◆ Task directions ◆
Taking only the lines of the data below from the line with "Silent video, 20 frames per second." to the line with "What the speaker", ends included, write them out exactly and without pictures.

Dataset entries:
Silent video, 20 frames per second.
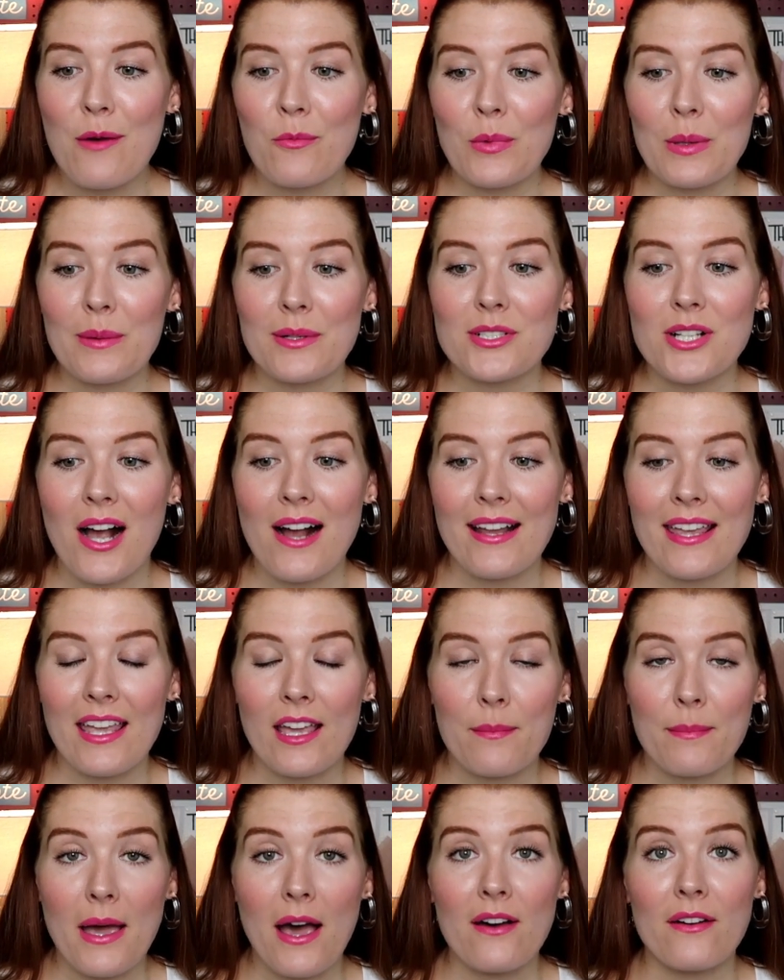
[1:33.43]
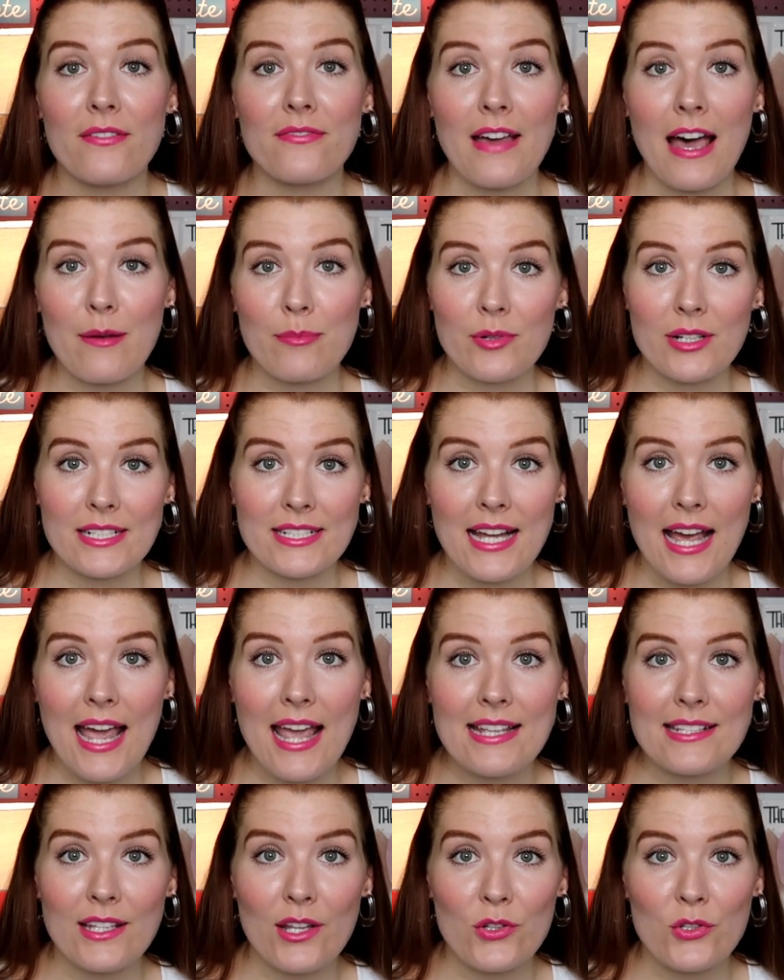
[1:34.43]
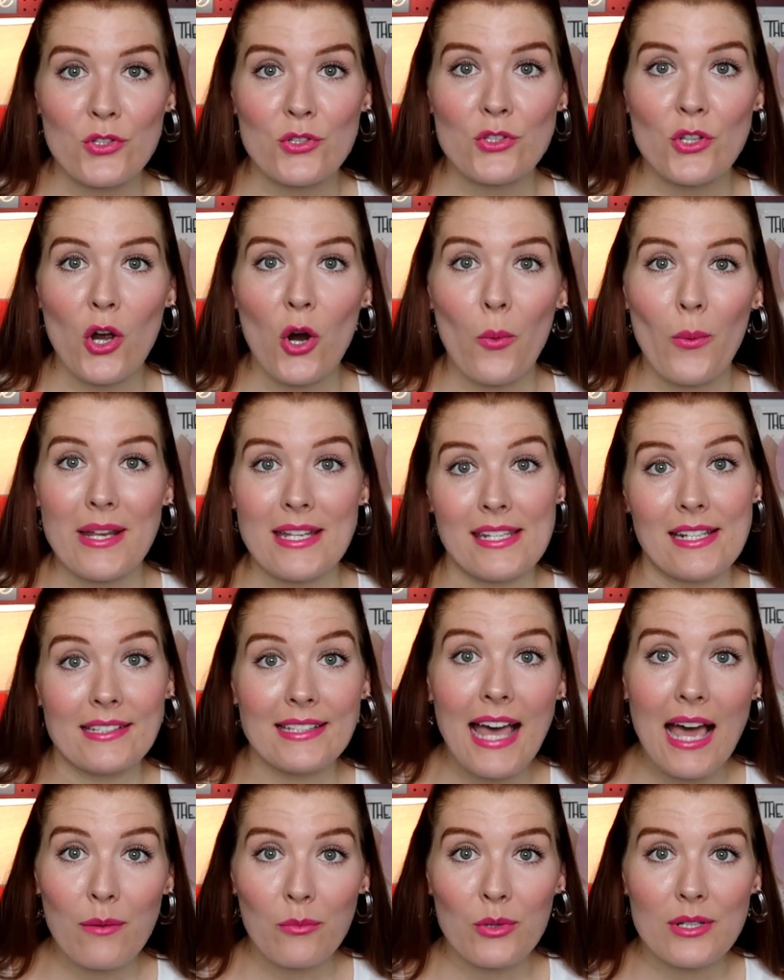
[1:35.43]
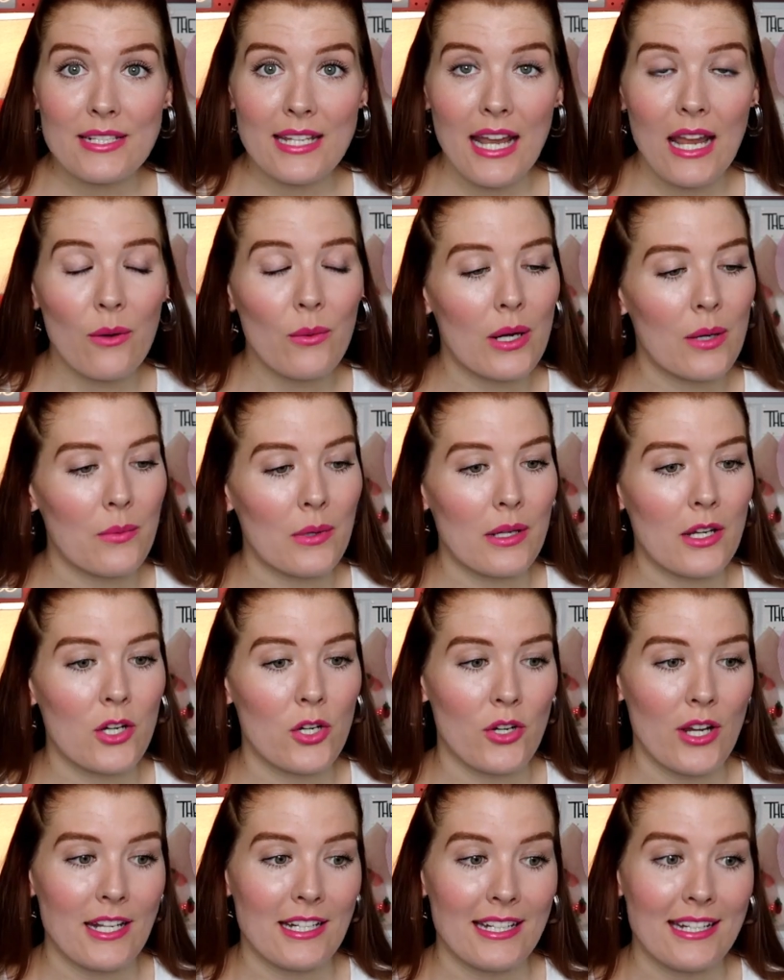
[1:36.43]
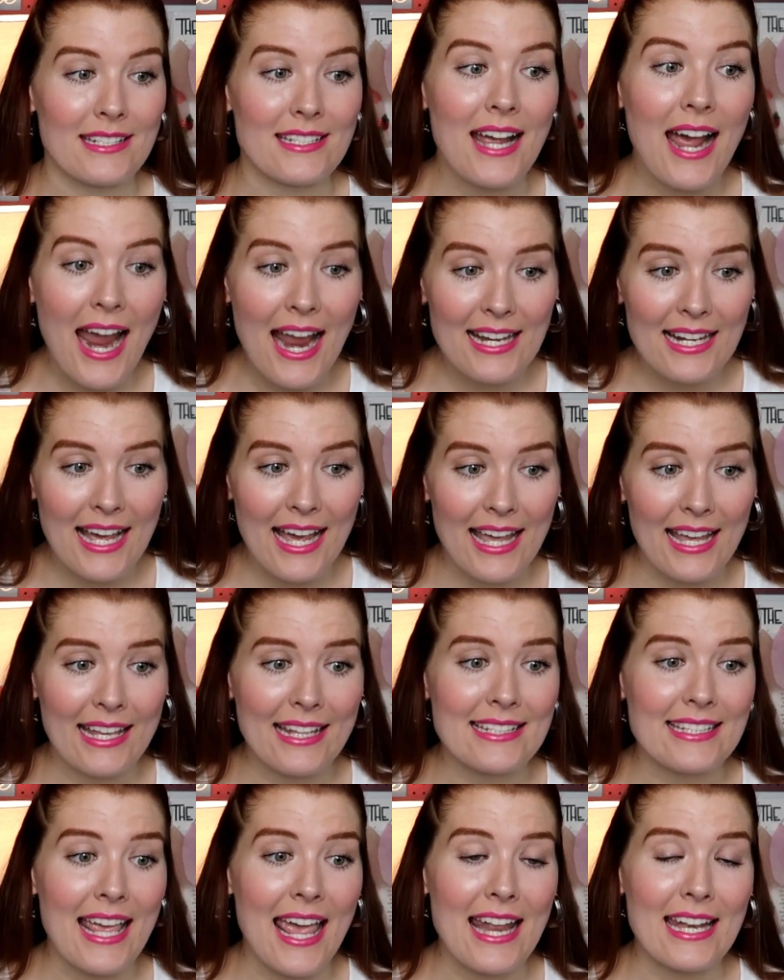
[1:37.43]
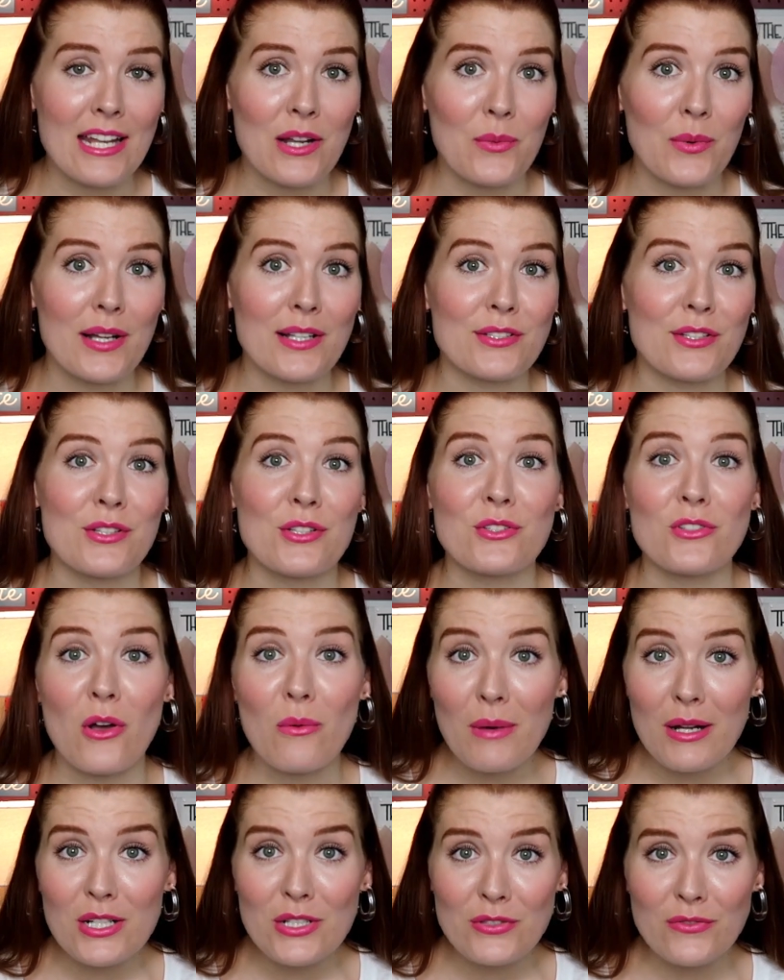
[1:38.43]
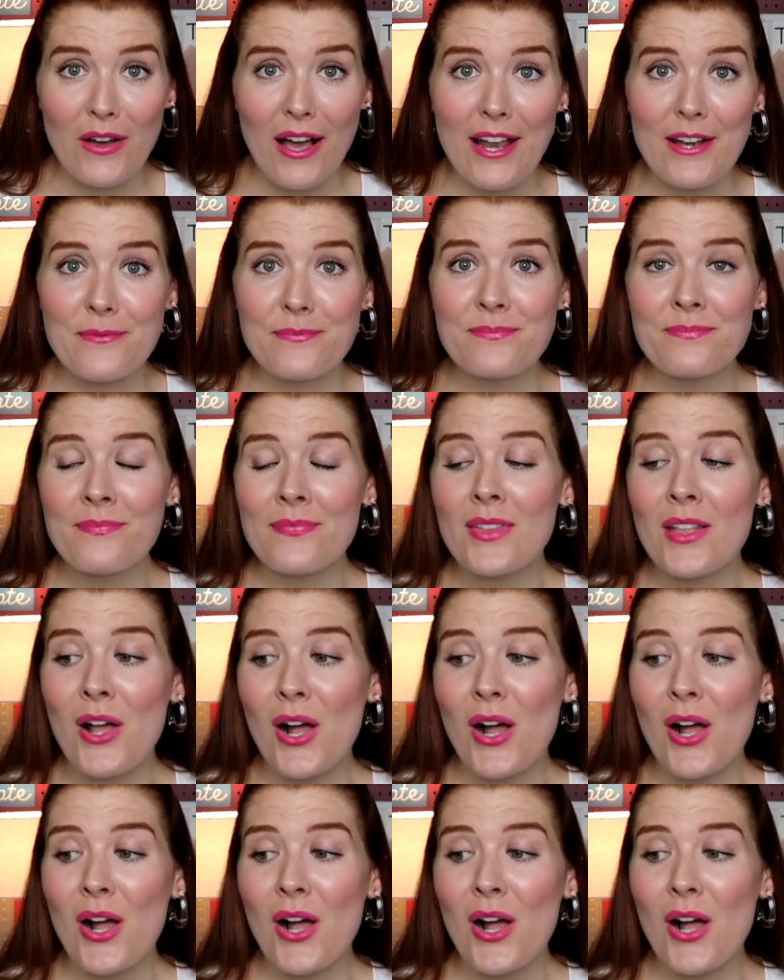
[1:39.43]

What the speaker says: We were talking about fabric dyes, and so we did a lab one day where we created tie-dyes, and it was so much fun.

--

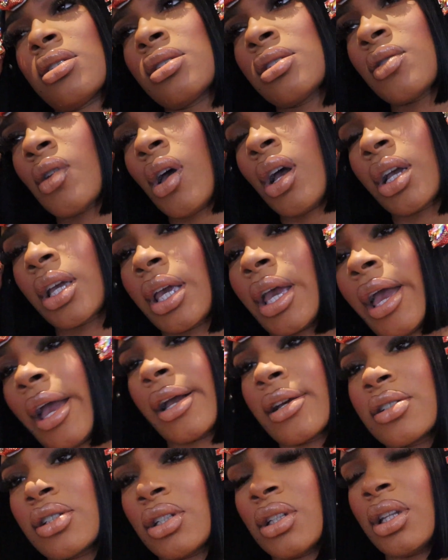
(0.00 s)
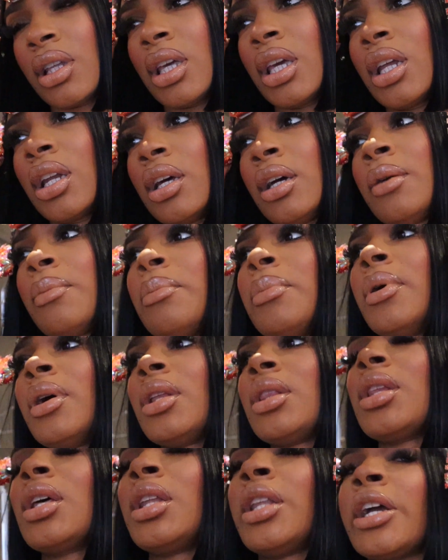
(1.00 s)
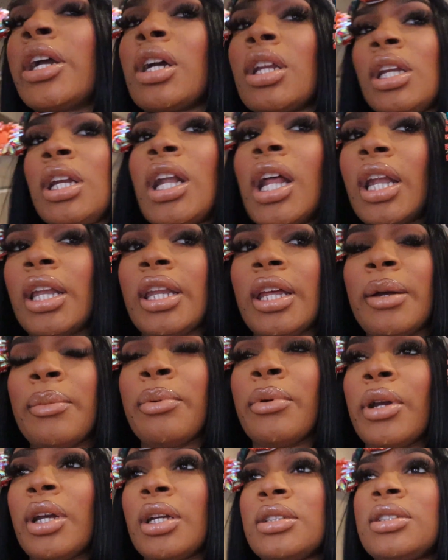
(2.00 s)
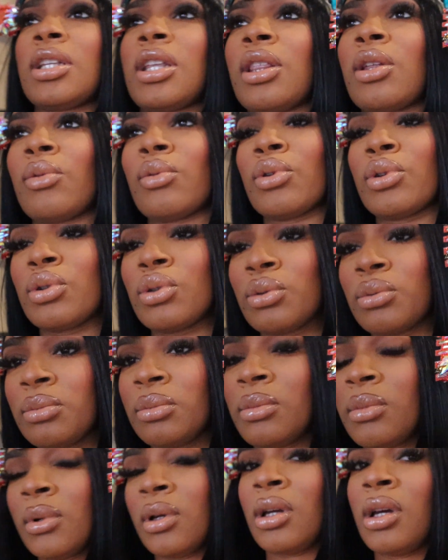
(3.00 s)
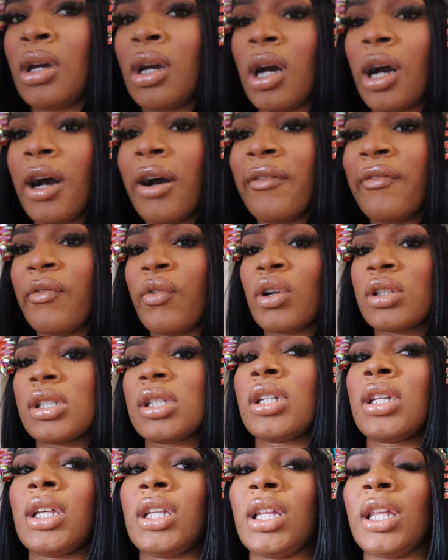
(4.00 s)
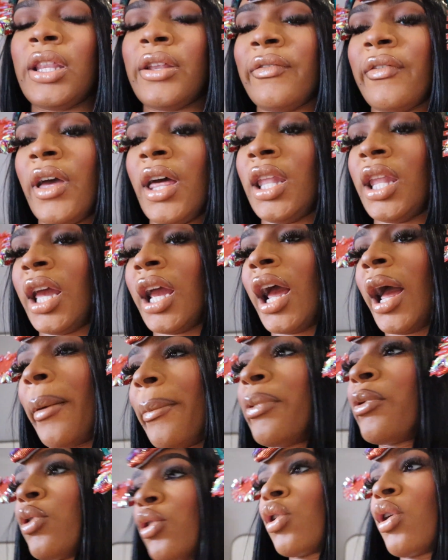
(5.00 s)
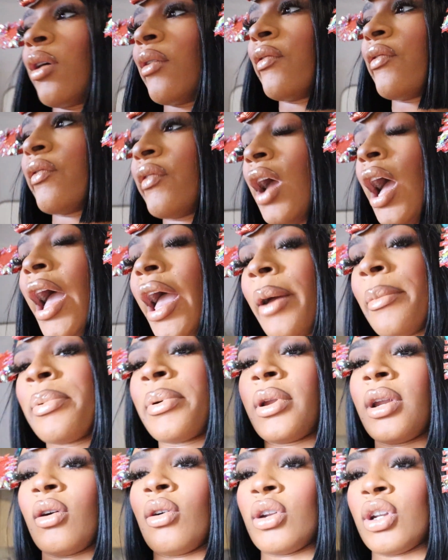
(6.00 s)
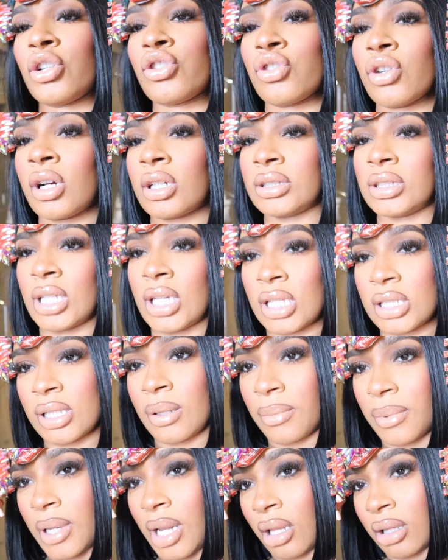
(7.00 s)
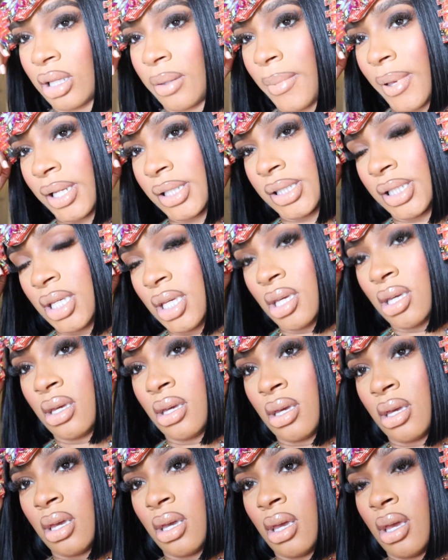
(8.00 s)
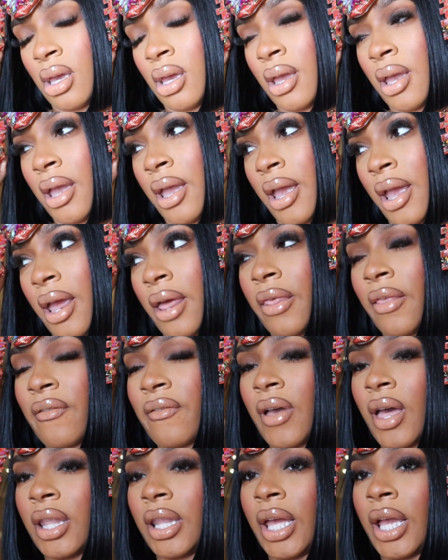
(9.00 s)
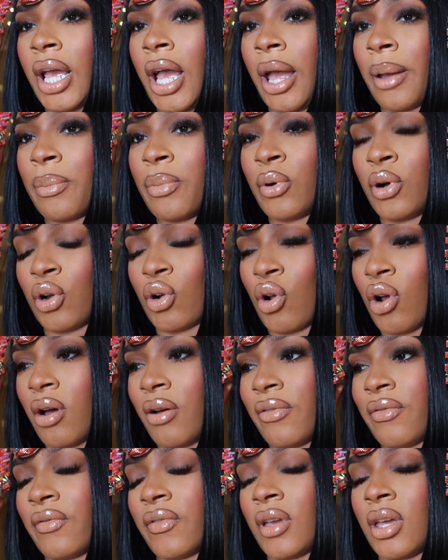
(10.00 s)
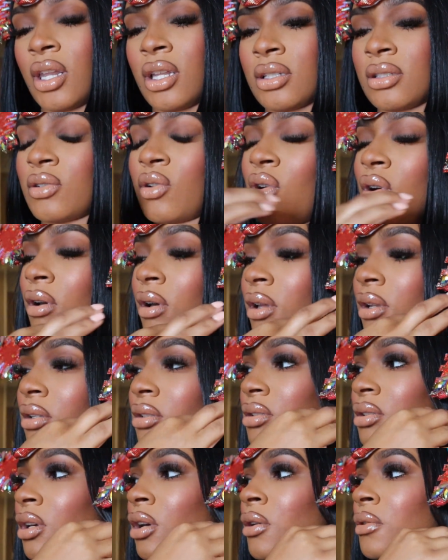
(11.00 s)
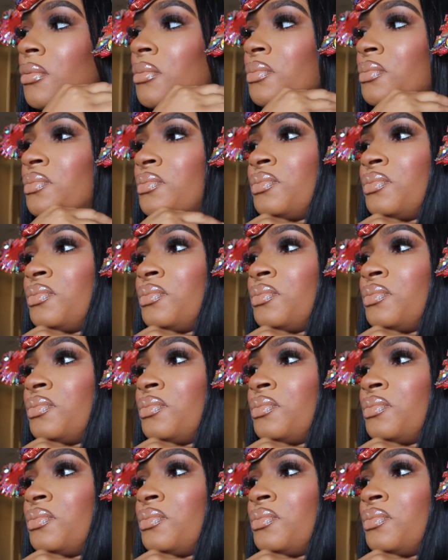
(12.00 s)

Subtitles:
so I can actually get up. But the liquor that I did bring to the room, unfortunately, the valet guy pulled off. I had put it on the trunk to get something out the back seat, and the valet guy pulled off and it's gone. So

◆ Answer box ◆
Silent video, 20 frames per second.
[1:33.43]
[1:34.43]
[1:35.43]
[1:36.43]
[1:37.43]
[1:38.43]
[1:39.43]

What the speaker says: We were talking about fabric dyes, and so we did a lab one day where we created tie-dyes, and it was so much fun.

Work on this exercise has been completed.